ISO Standards determine the controlled level of contamination based on the number of particles per cubic meter at a specified particle size.
An ISO Level 3 cleanroom, or Class 1 cleanroom, contains the least number of particles per cubic meter and the smallest specified particle size going down to 0.1 micron. At ISO Level 9, the environment is equivalent to normal room air with no control over the particle count or size.
The table below shows the various ISO levels and their corresponding cleanroom classification.
What are the benefits of a cleanroom?
Cleanrooms provide organisations with a number of key benefits, firstly zero contamination. Controlling the entire environment where sensitive processes are carried out is the only way that contamination can be eliminated. Secondly, a cleanroom provides the right environment to meet the highest manufacturing standards and facilitating the needs of various industries.
The most notable benefit, however, is that a cleanroom ensures compliance with strict industry or governmental regulations. Often this is the key driving factor behind specification of cleanrooms and cleanroom equipment.
Establishing your cleanroom requirements
If you have requirements for a cleanroom, early engagement with your supply chain is the key to establishing the best environment for your manufacturing process. Speaking to a cleanroom specialist early will ensure alignment on the understanding of your needs, environmental compliance and regulatory requirements.
This enables you to collaborate with design resources and commercial teams to develop your scope, progress the design, evaluate risks and develop a cost plan and construction strategy.

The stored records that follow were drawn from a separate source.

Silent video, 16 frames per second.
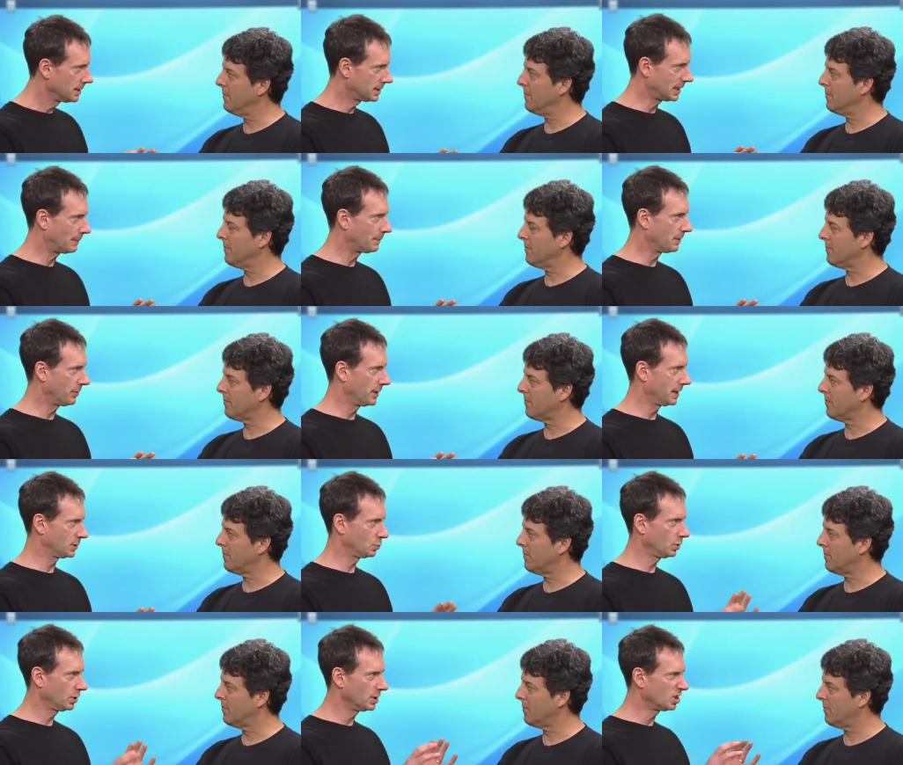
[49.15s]
Speaker 1: separate
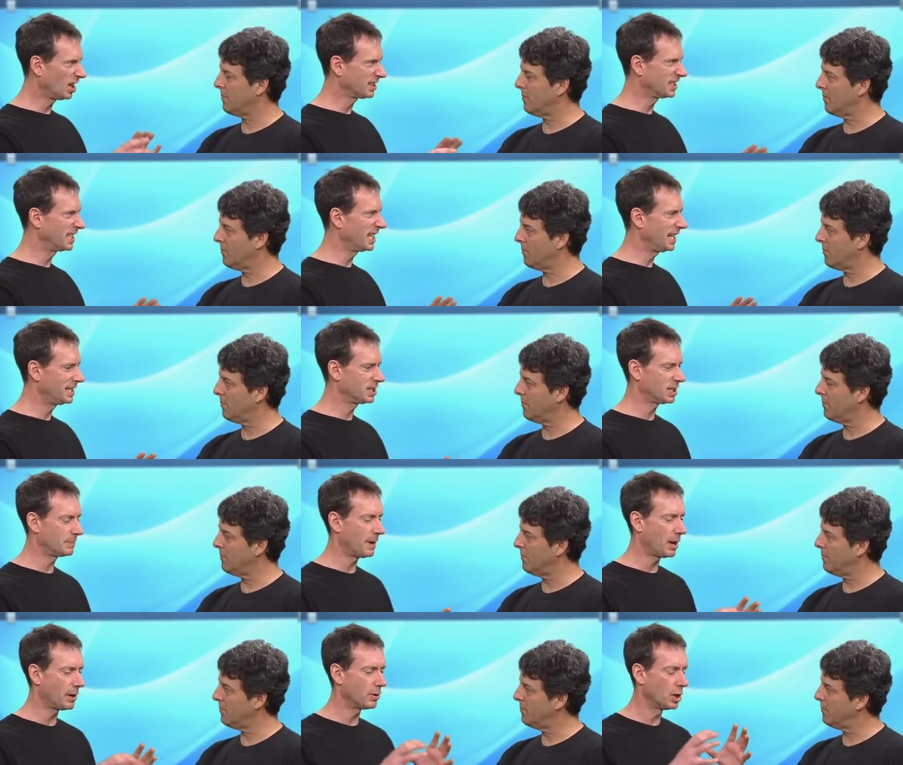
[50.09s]
things. We're going to talk today just
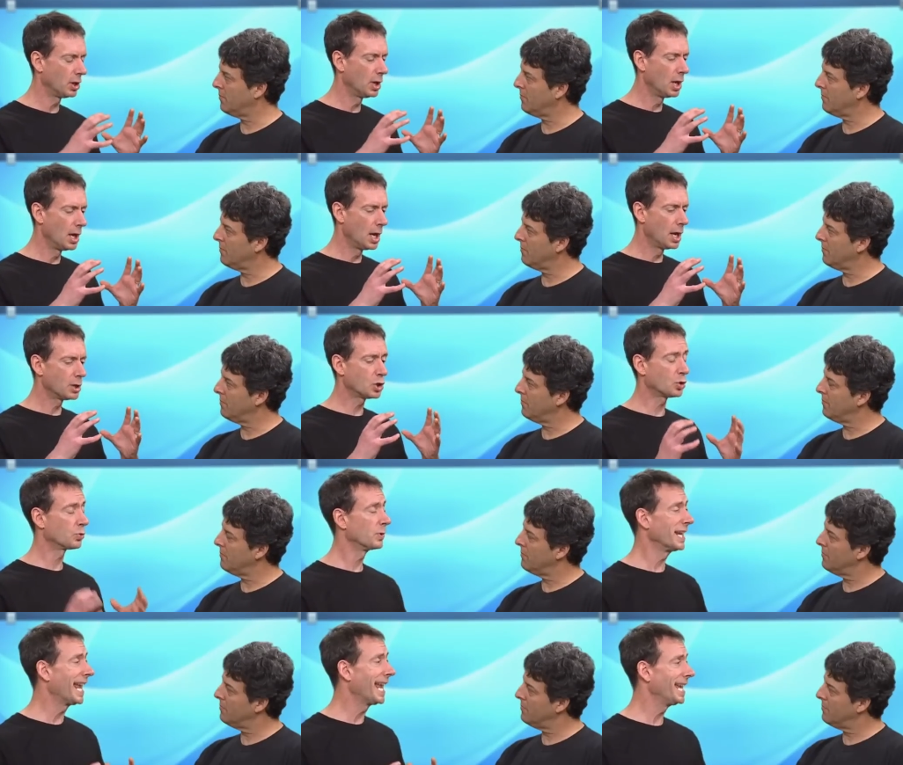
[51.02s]
about
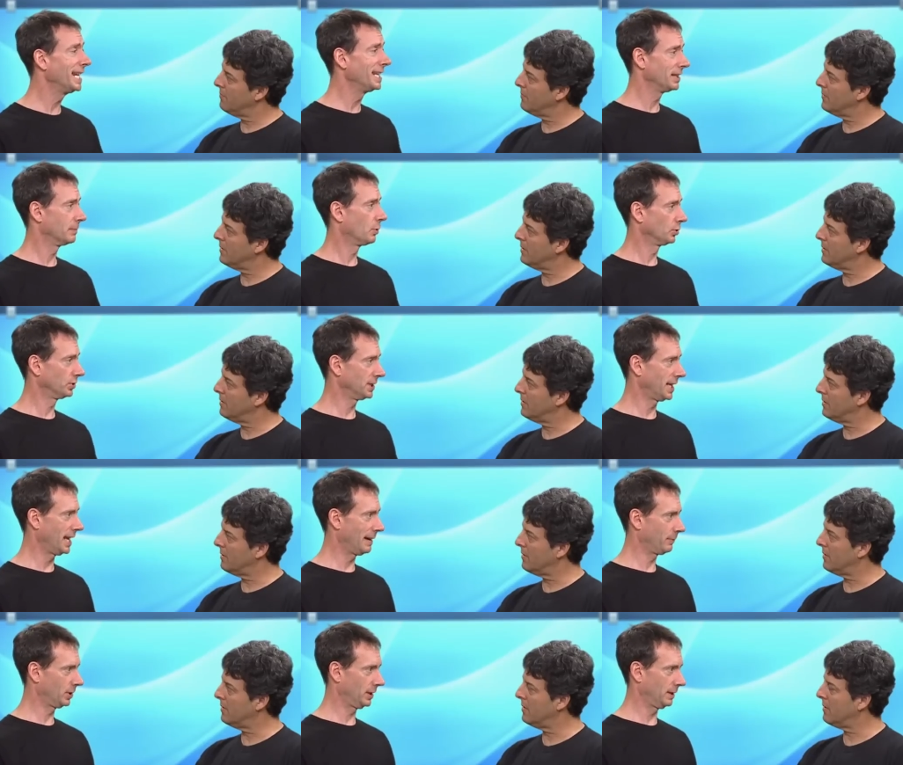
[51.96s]
creating the
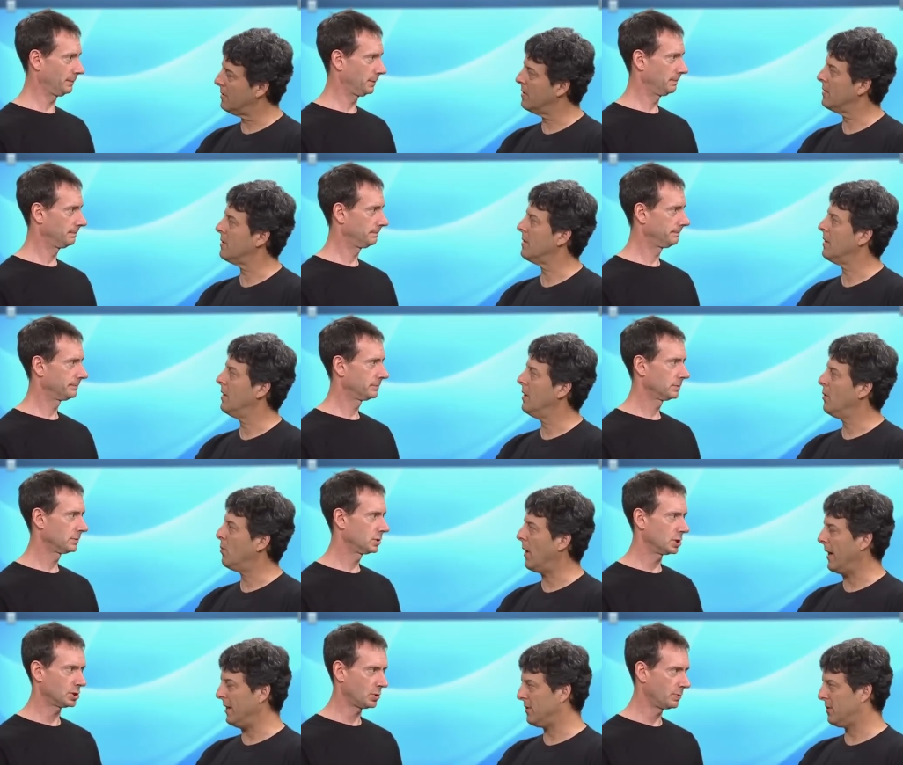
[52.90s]
multicam clip
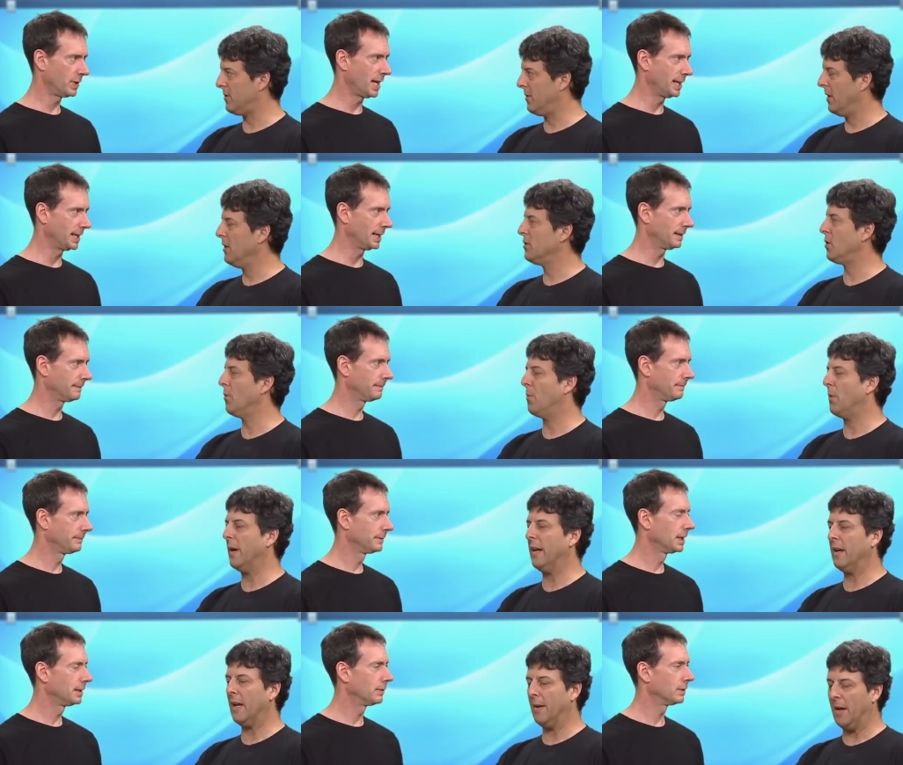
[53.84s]
right. just creating it. So
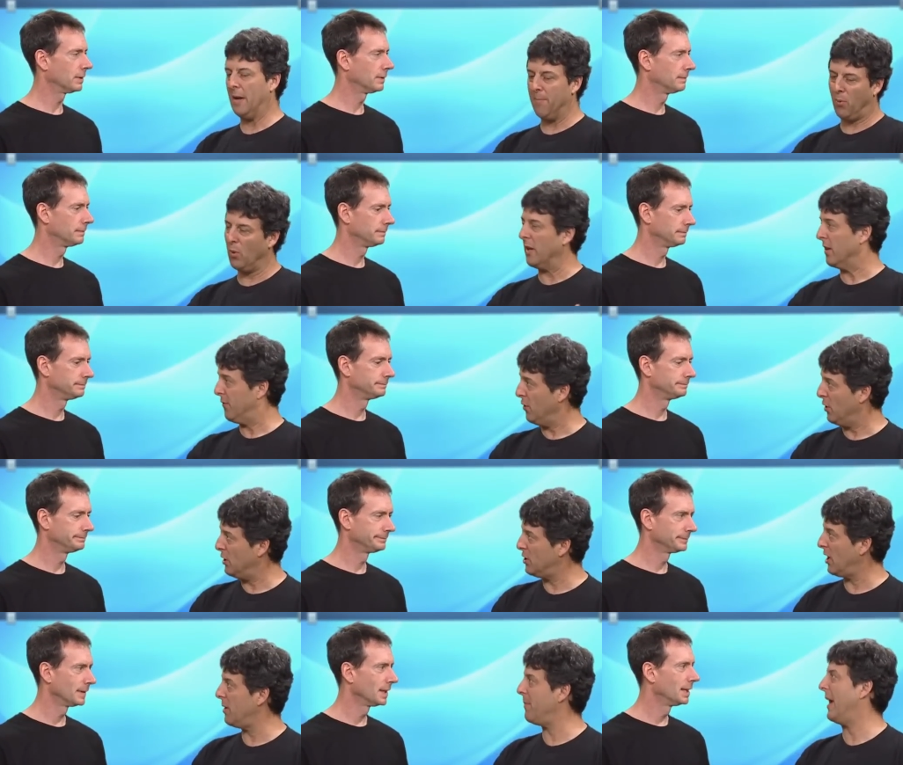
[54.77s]
bring uh,
Speaker 2: importing the
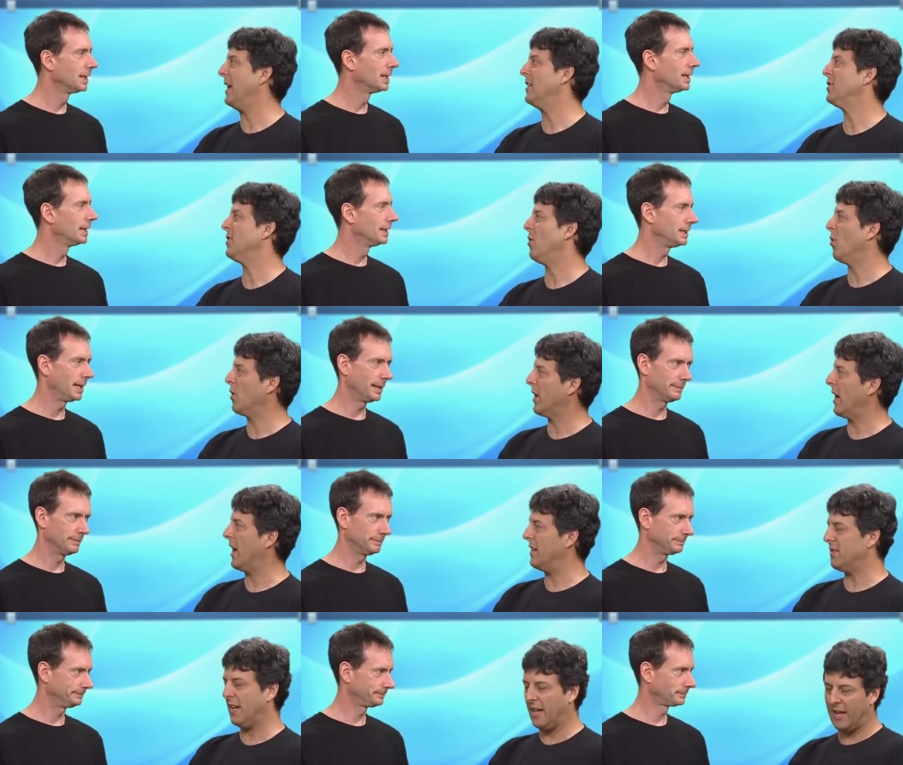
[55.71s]
footage, I'd imagine,
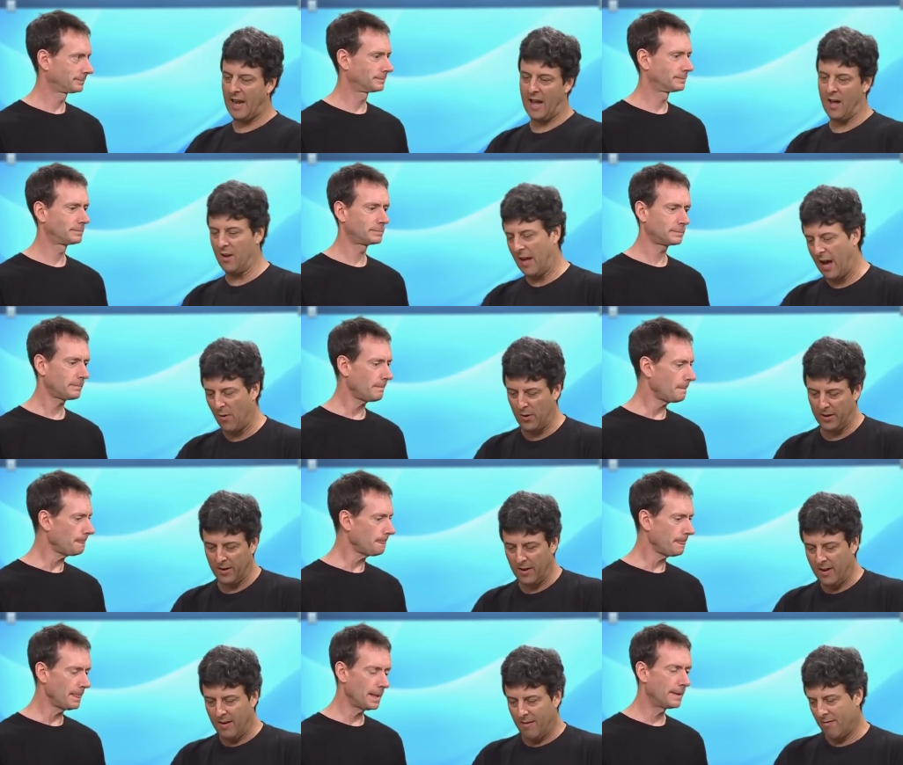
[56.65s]
organizing yeah. it, how how it
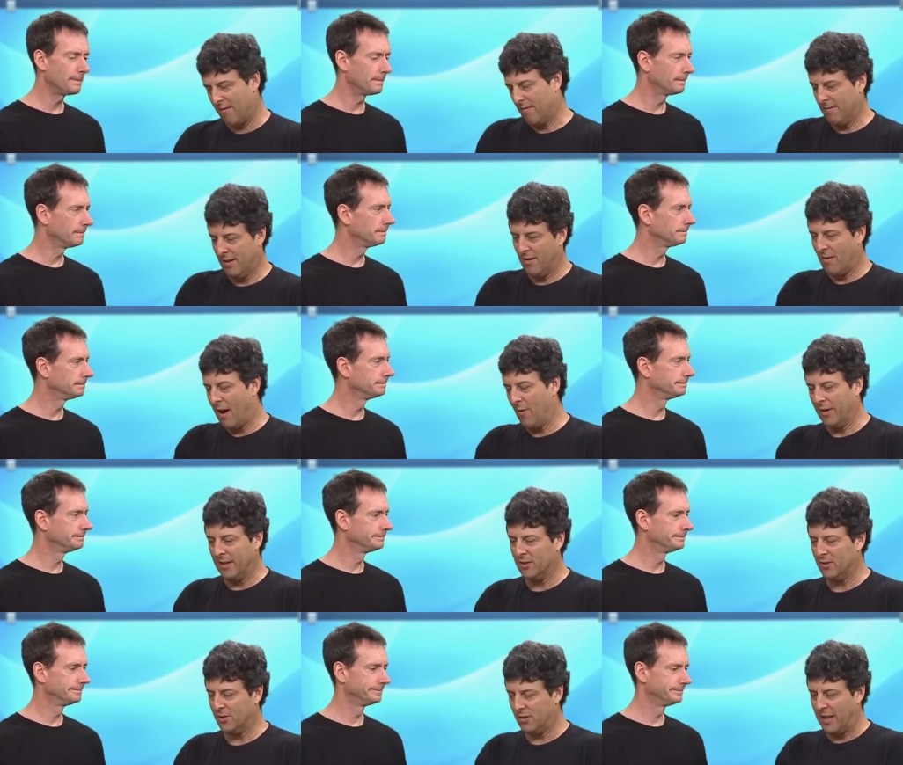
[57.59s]
you know how it
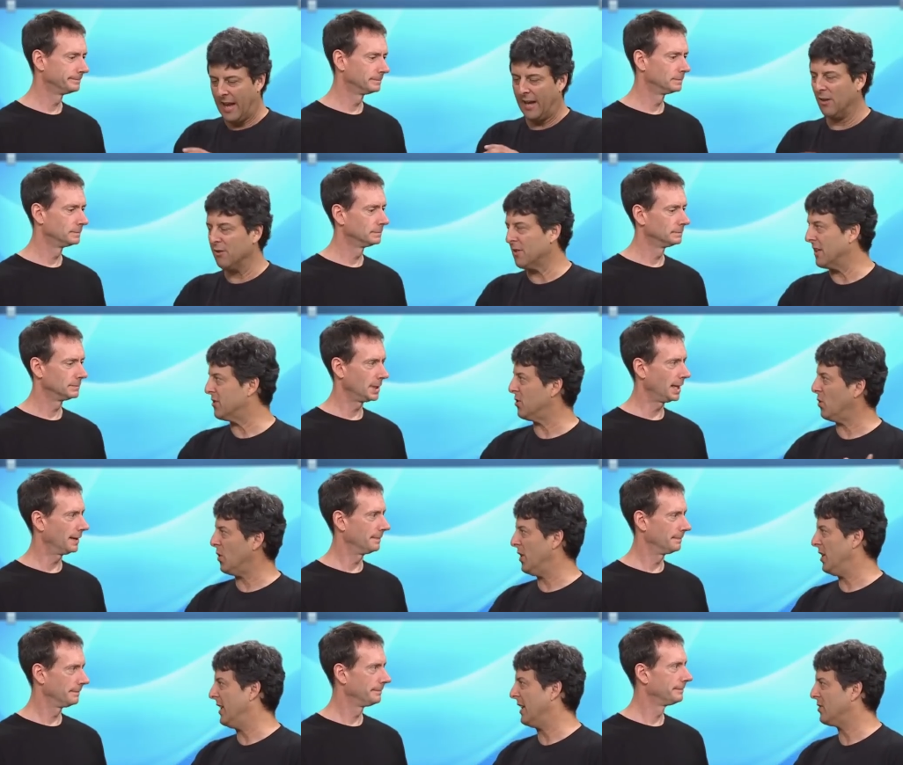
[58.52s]
gets the angles get
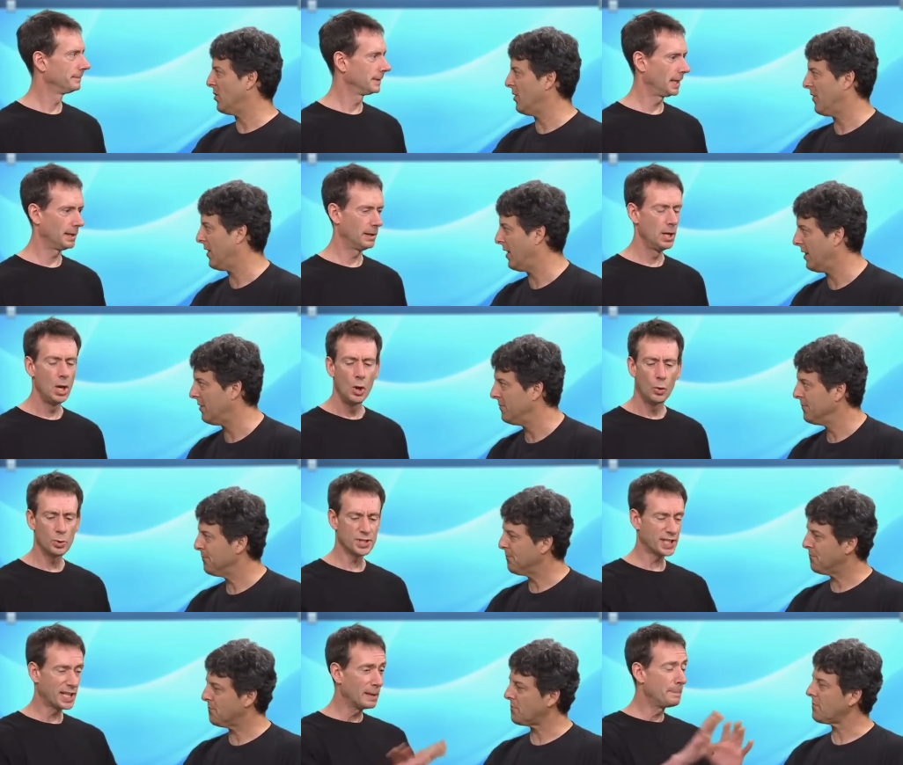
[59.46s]
sorted, yeah. that sort of yeah. thing.
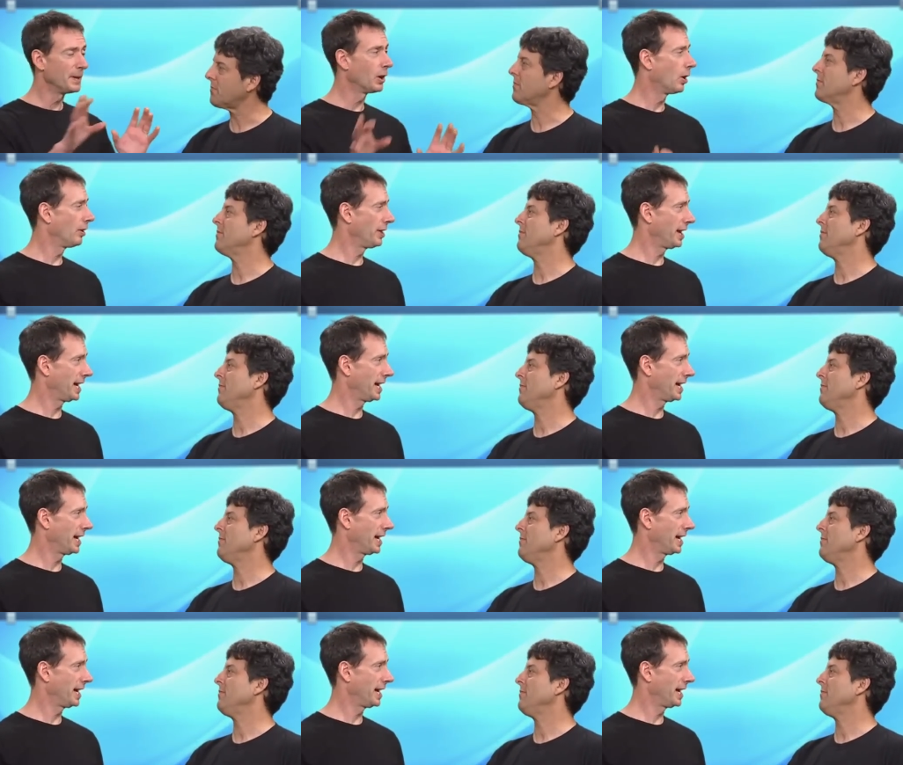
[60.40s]
Speaker 1: Or skipping all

What makes a cleanroom ‘clean’?
A key part of a cleanroom is the air filter that is used to trap particles and enable the circulation of clean air within the room.
There are two main filter types used within a cleanroom; High Efficiency Particulate Air (HEPA) filters, which should remove particles 0.3µm in diameter and above and Ultra Low Particulate Air (ULPA) filters, which should remove particles as small as 0.1µm in diameter.
Other factors that affect the cleanliness within a cleanroom are the things that are introduced into the environment. For example, process equipment or personnel. Each introduction must be carefully considered, and risk managed from a point of view of becoming a potential source of contamination.
Personnel undertake extensive training in the protective measures that are determined for each controlled area. This may vary depending on the level of contamination permissible. This could include things like airlock entry and exit protocols, air showers and specialist personal protective equipment designed to trap contaminants that come from the body.
The higher the classification of cleanroom, the more restrictions you have in place to ensure adequate control of contamination.
Clean air technology
Alongside the use of HEPA or ULPA filters, cleanrooms maintain clean air through the use of air flow principles. Using unidirectional air flow systems to direct filtered air downwards in a constant stream or turbulent flow principles which, as the name suggests, offers multi directional air flow.By managing the air flow within the cleanroom in this way, it is possible to move particles away from the operator and operating area towards the filters positioned in either the ceiling or the walls of the cleanroom. The particles are then captured in the filters and clean air is recirculated into the cleanroom.